Keywords

1 Introduction

Traditional learning materials of science education are usually based on simplified models that illustrate the essential character of nature or the essence of theories. Although this simplification or idealization enables clear scientific understanding of the complex natural phenomena, 2D illustrations on paper sometimes generate a high cognitive load for less-experienced learners.

In this study, the description of the lunar phases is used as an example to investigate the effect of augmented reality (AR) on learners’ cognition load. Elementary school students learn the basic principles of planetary movements theoretically and through observations, which are often conducted at home. Although students are capable of changing their understanding of the lunar phases in a scientifically accurate way, they might continue to hold views inconsistent with the scientific perspective [1, 2]. Learners have to relate the lunar phases to the orbital motion of the moon. Here, multi-frame of observation brings about extraneous cognitive loads for the learners [3]. One frame of observation is the view from outside the Earth’s orbit, where the sun looks still (universe view). The other frame of observation is the view from a fixed position (usually the location of the learner’s country) on the surface of the Earth (earth view). The Shape of the moon that is observed from the earth view is determined by the relative positions of the sun, the Earth, and the moon. Although this is not taught at elementary schools, the angle between the Earth’s axis and the orbital plane also has to be considered.
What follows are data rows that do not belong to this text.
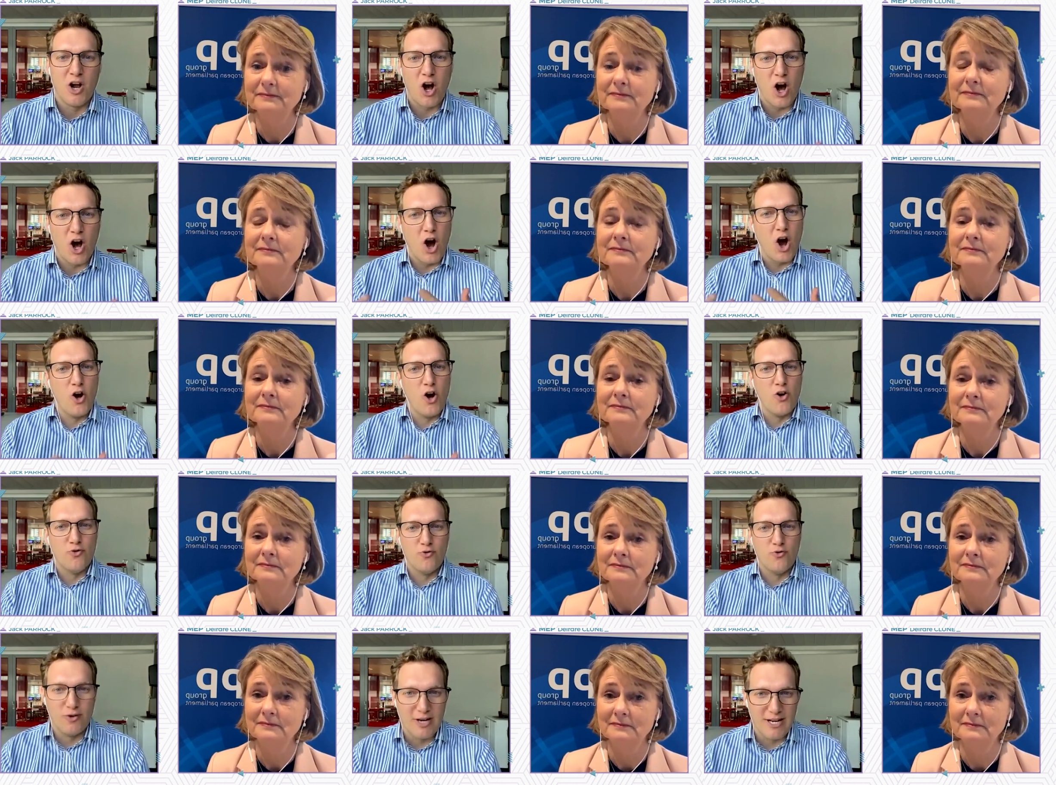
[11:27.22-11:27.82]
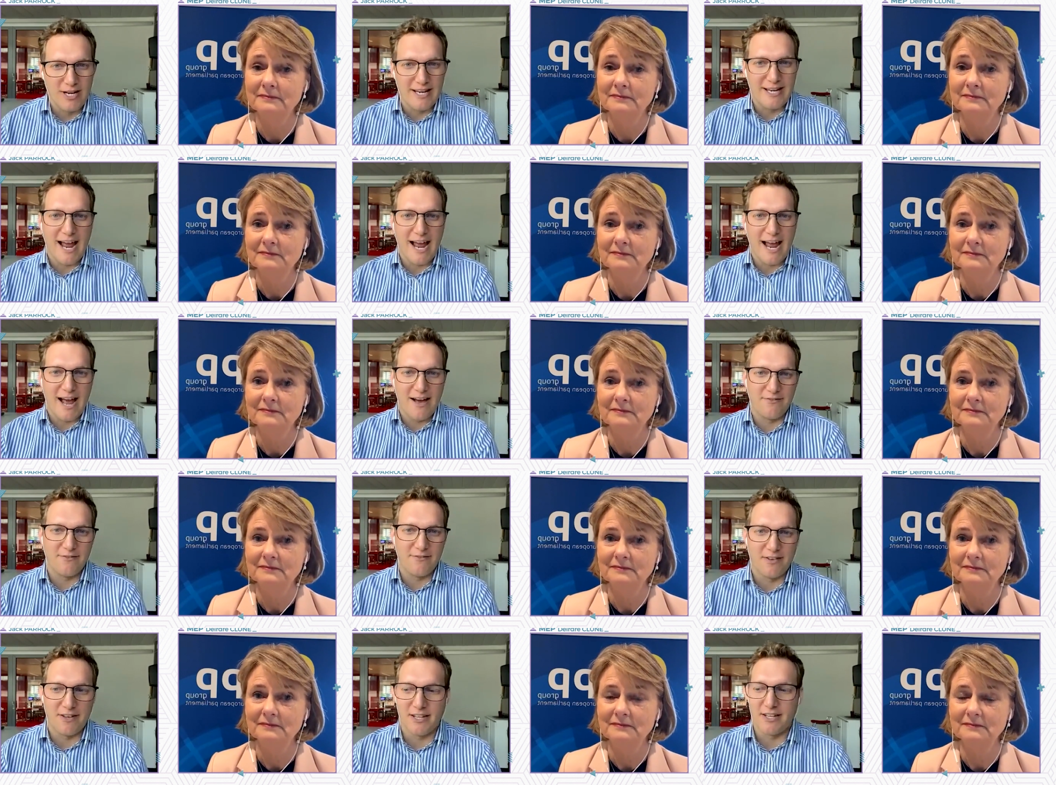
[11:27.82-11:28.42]
Speaker 1: only
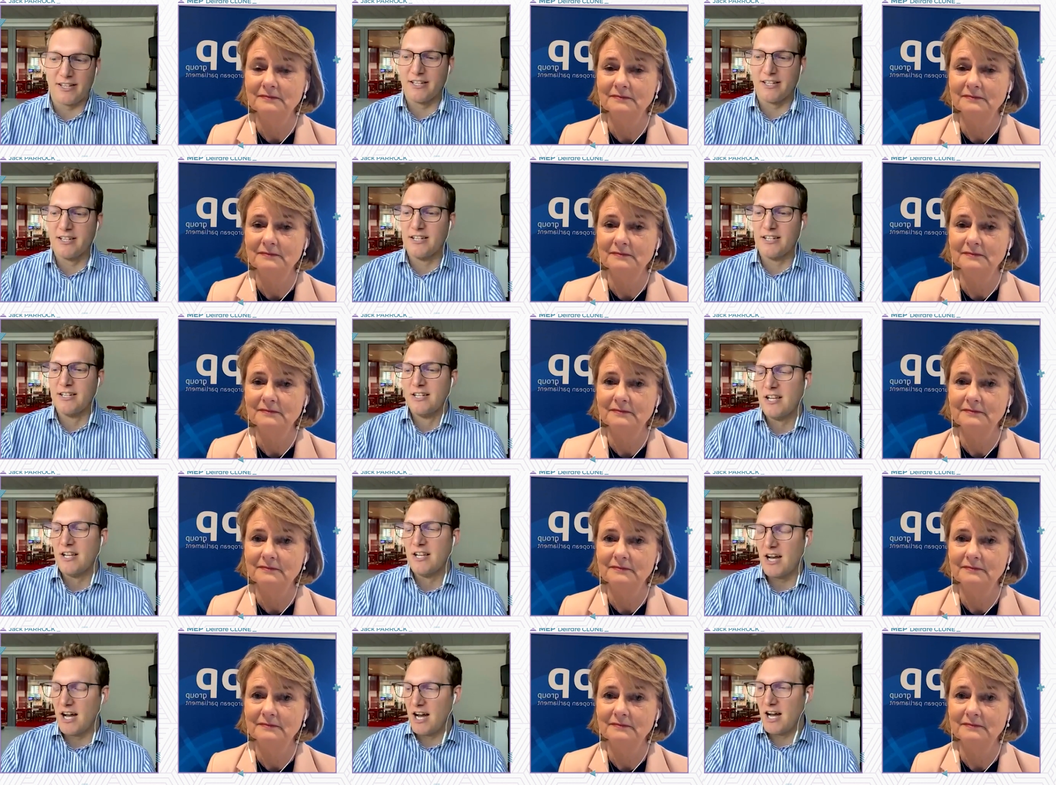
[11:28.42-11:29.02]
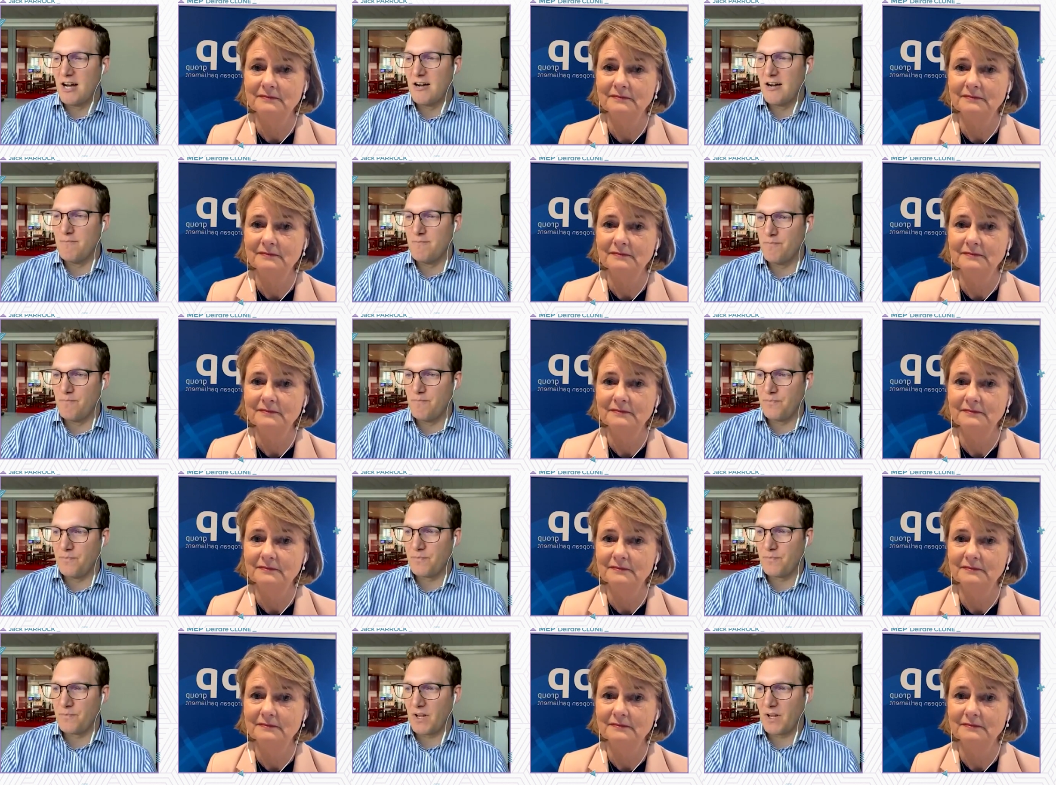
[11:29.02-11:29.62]
having,
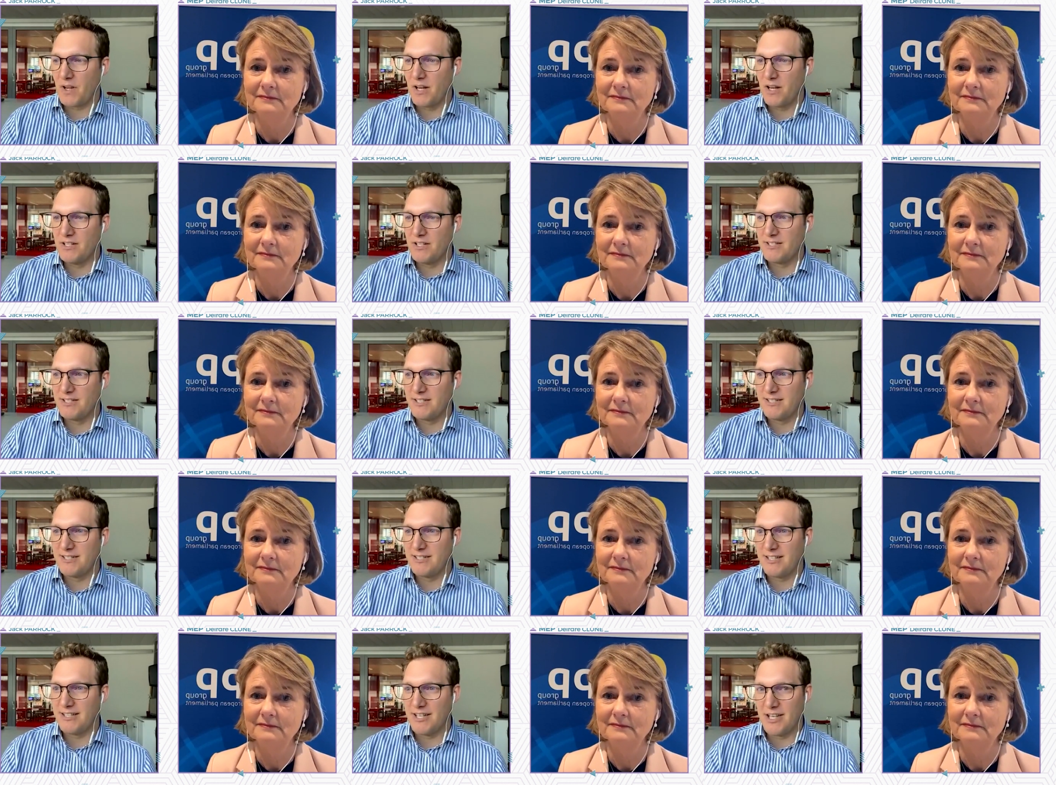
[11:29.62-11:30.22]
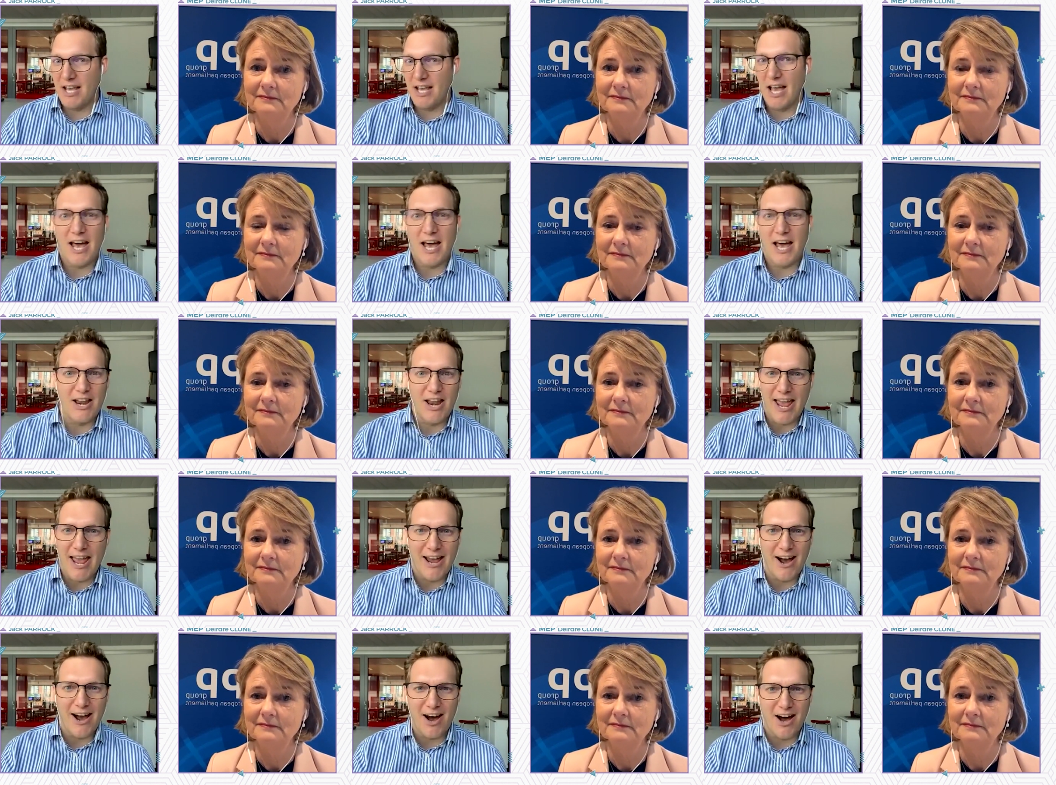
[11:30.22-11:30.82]
um, yeah, an
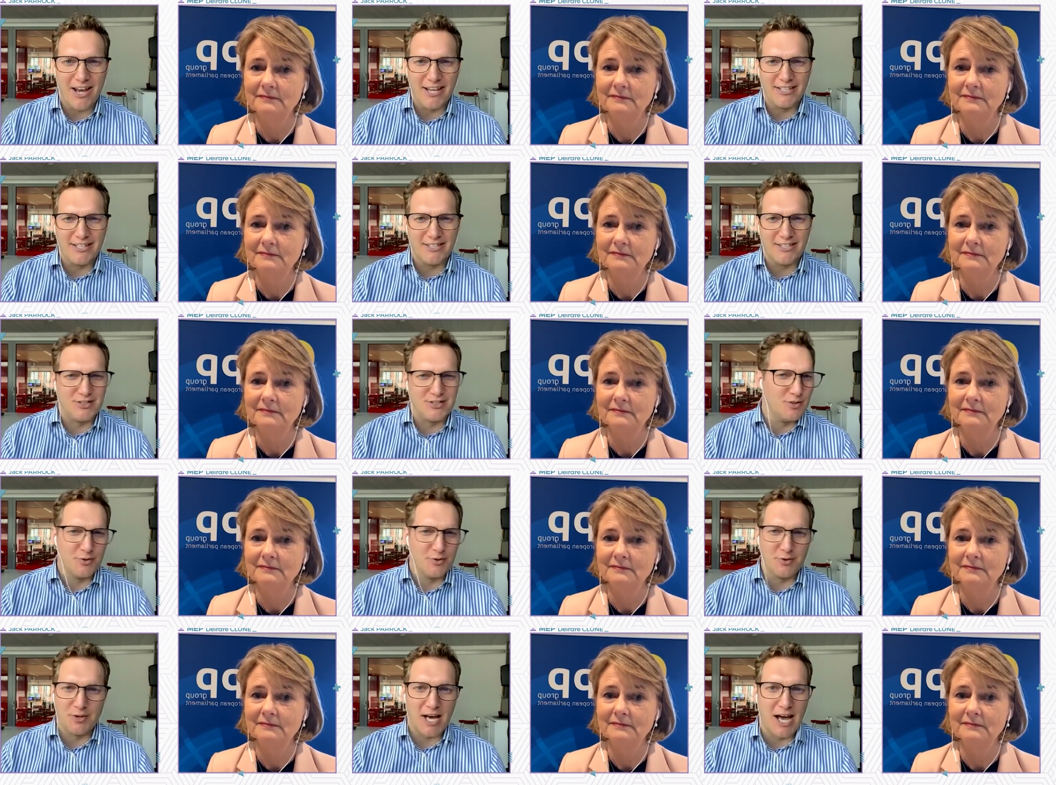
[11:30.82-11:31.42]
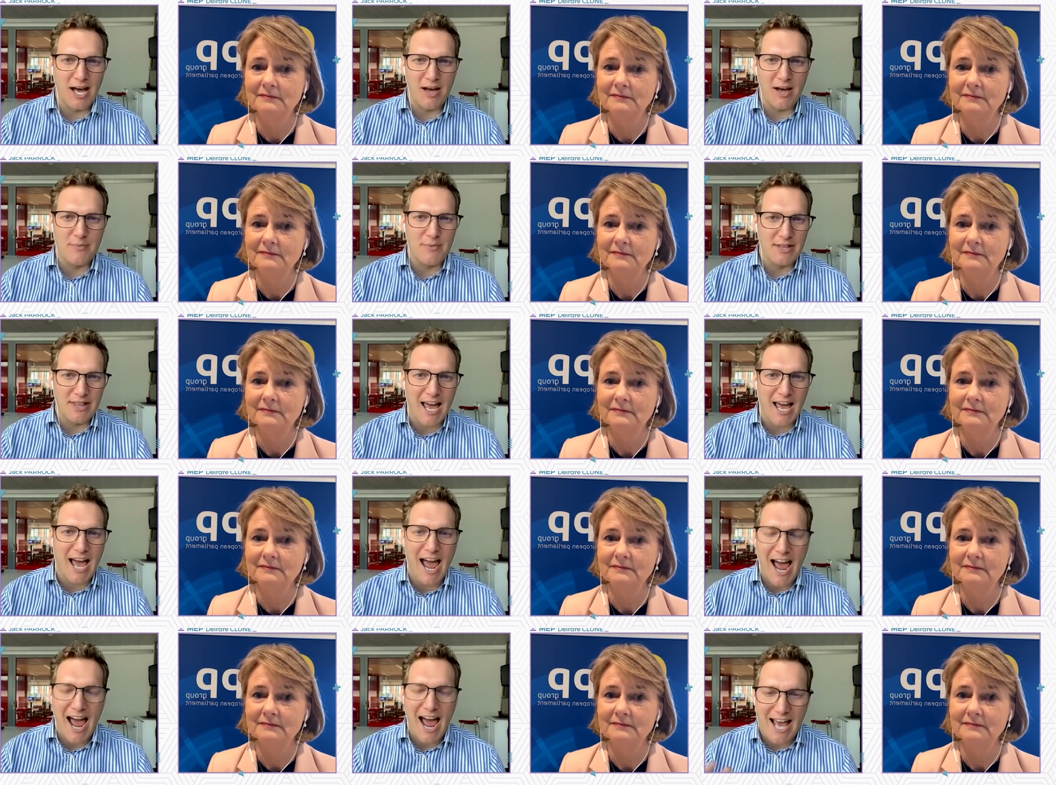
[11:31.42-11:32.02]
A I do that. I mean, there
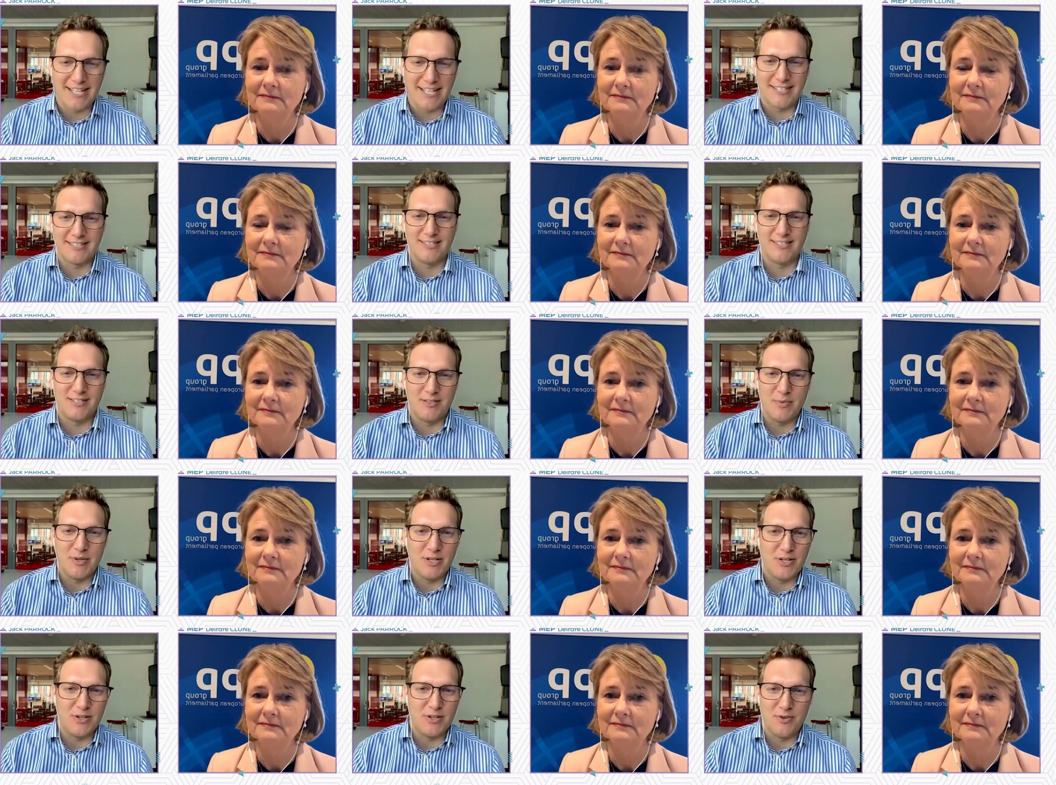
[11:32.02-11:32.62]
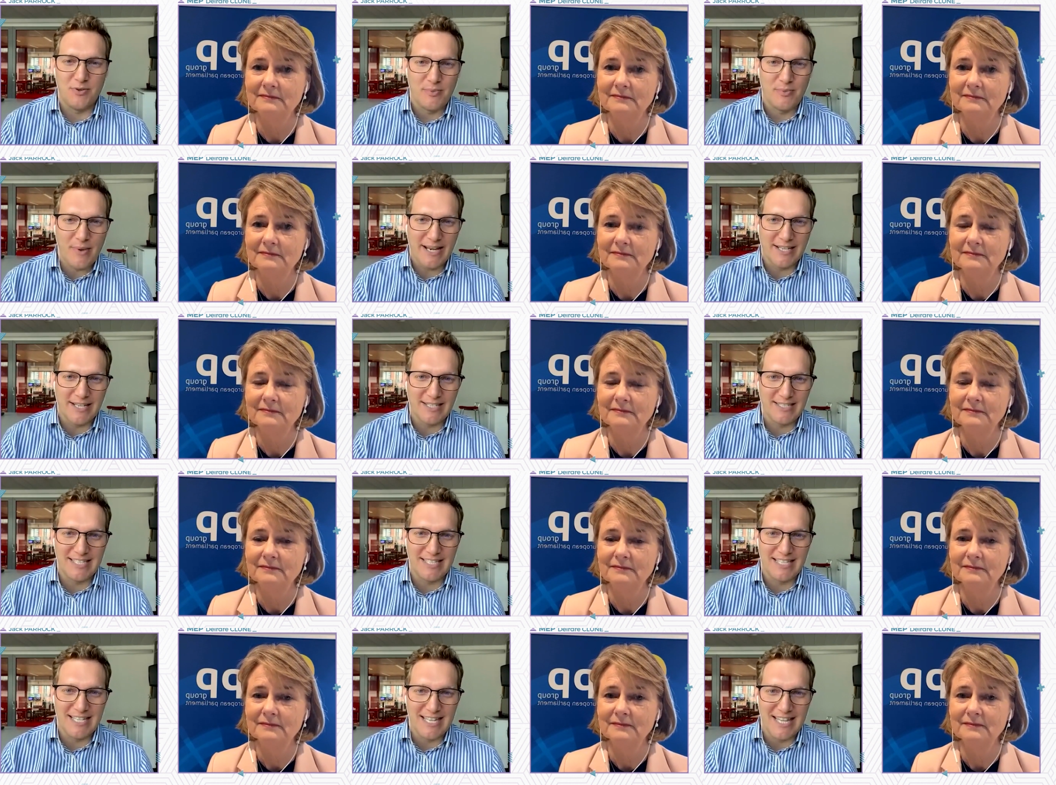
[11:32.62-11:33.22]
has to be
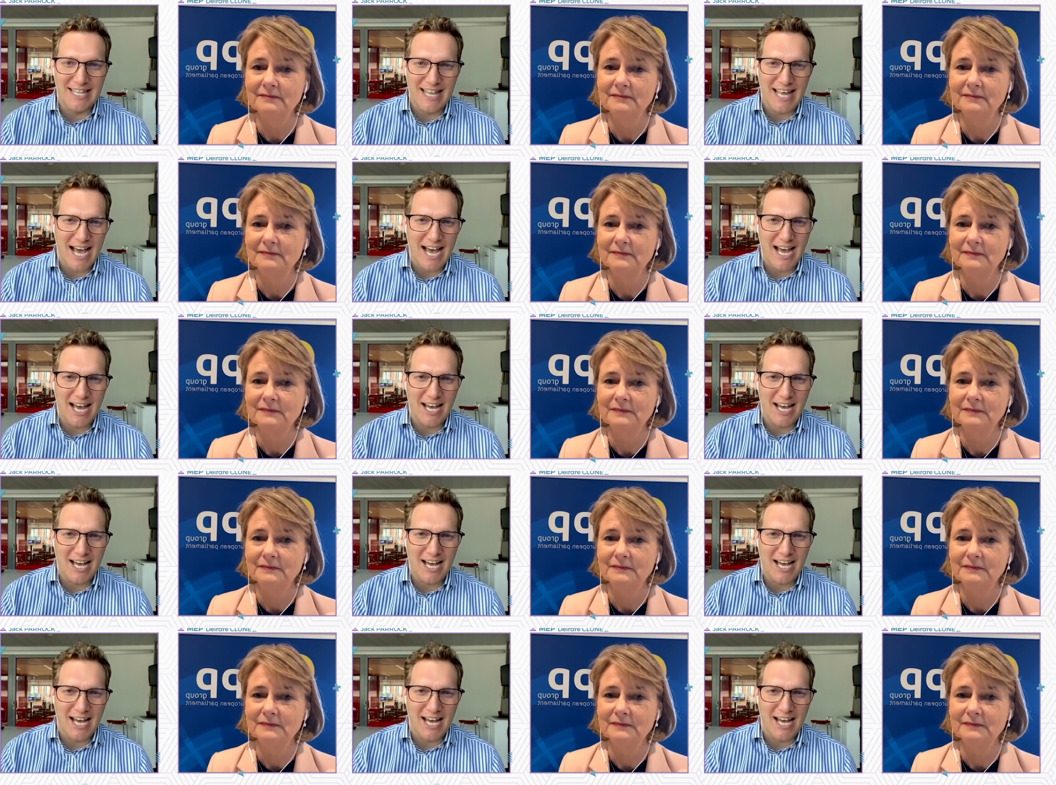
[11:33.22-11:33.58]
humanity in that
To tackle the cognitive load produced by using multiple frames, constructivistic activities using balls and a light are often conducted in classrooms [47]. In addition, digital learning materials provide a synchronized animation of the planet motions on the display, and the multi-view display enables learners to observe from both the universe and earth views. A virtual observation using AR proves effective for junior high school students [8].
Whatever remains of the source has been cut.